Elle a déposé la Bible et reste là toute en pleurs, essuyant ses yeux avec le mouchoir entortillé.
—Je te remercie, fait le juge encore une fois, et il lui prend la main qu'il serre comme si c'était celle d'un brave.
II
Il ne faut pas croire que la jeune fille qui venait de passer un si mauvais moment devant le tribunal, fût elle-même convaincue d'avoir accompli une action méritoire. Bien au contraire, elle estimait qu'elle s'était couverte de honte devant tout le public. Elle ne comprenait pas que le geste du juge venant lui serrer la main, était un honneur pour elle. Elle croyait que cela signifiait seulement que l'affaire était terminée et qu'elle était libre de s'en aller.
Elle ne voyait pas non plus que les gens la regardaient d'une façon bienveillante et que plusieurs voulaient lui serrer la main. Elle se faufilait et cherchait à s'enfuir. Mais la sortie était encombrée. L'audience étant finie, nombreux étaient ceux qui avaient hâte de partir. Elle fut parmi les derniers à quitter la salle. Elle trouvait que tout le monde avait le droit de passer avant elle.

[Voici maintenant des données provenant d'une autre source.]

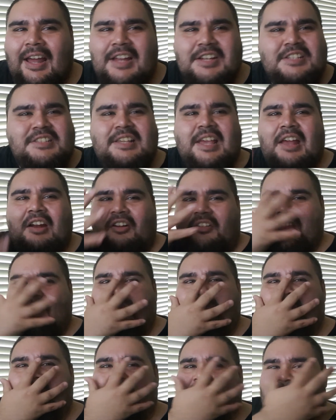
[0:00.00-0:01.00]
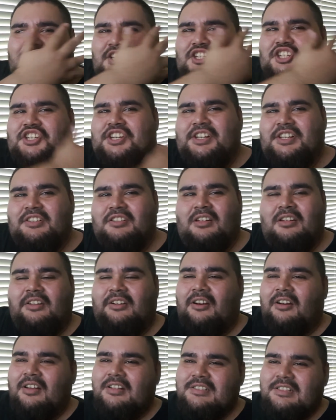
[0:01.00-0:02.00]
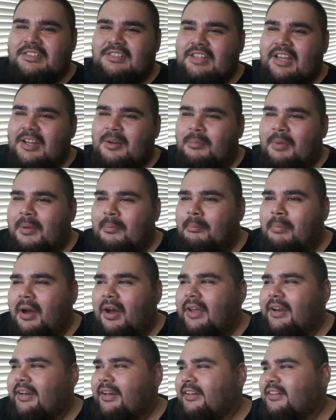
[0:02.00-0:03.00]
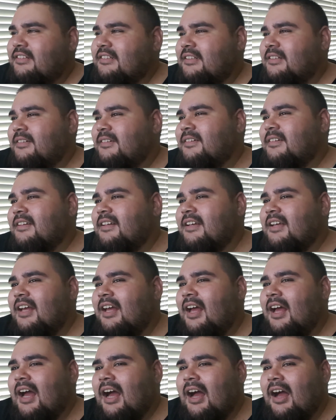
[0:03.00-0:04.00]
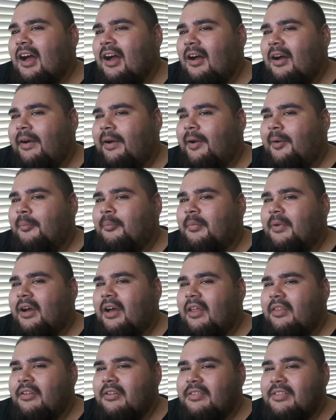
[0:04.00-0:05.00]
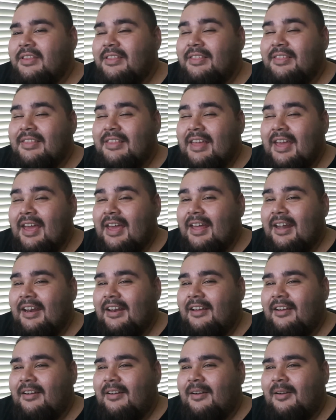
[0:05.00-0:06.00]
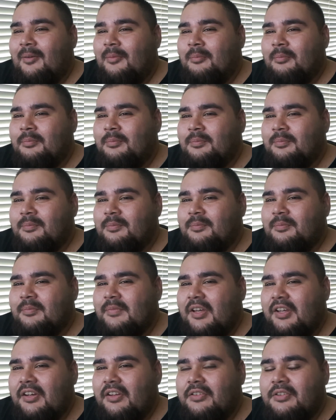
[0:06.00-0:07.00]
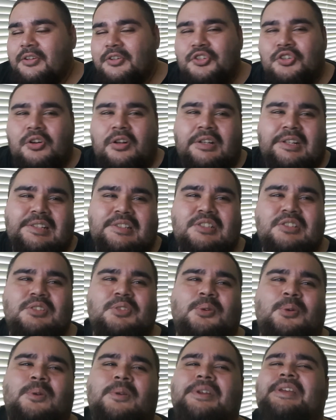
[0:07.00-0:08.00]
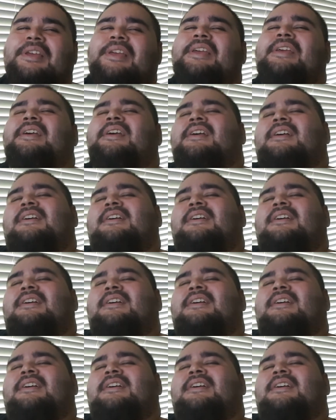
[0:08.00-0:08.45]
I just had all that red and cheese all across the side of my body. So other than that, another drunken story,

Lorsqu'enfin elle fut dehors, elle vit la voiture de Gudmund Erlandsson, tout attelée, devant l'escalier. Assis dans la voiture, les rênes entre les mains, Gudmund semblait attendre quelqu'un. Aussitôt qu'il l'eut aperçue dans la foule qui sortait, il lui cria:
—Viens ici, Helga! Il y a une place pour toi ici, puisque nous suivons le même chemin.
Mais bien qu'elle entendît prononcer son nom, elle ne put pas croire que ce fût elle qu'il appelait ainsi. Ce n'était pas possible que Gudmund Erlandsson voulût la prendre dans sa voiture. C'était l'homme le plus beau de toute la commune; jeune, aimable, de bonne famille et bien vu de tous. Jamais elle n'aurait pu croire qu'il voulût avoir affaire à elle.
Le fichu rabattu sur le visage, elle le dépassa en courant sans regarder ni répondre.
—N'entends-tu pas, Helga, il y a une place dans ma voiture? répéta Gudmund, en essayant de donner à sa voix une intonation très amicale.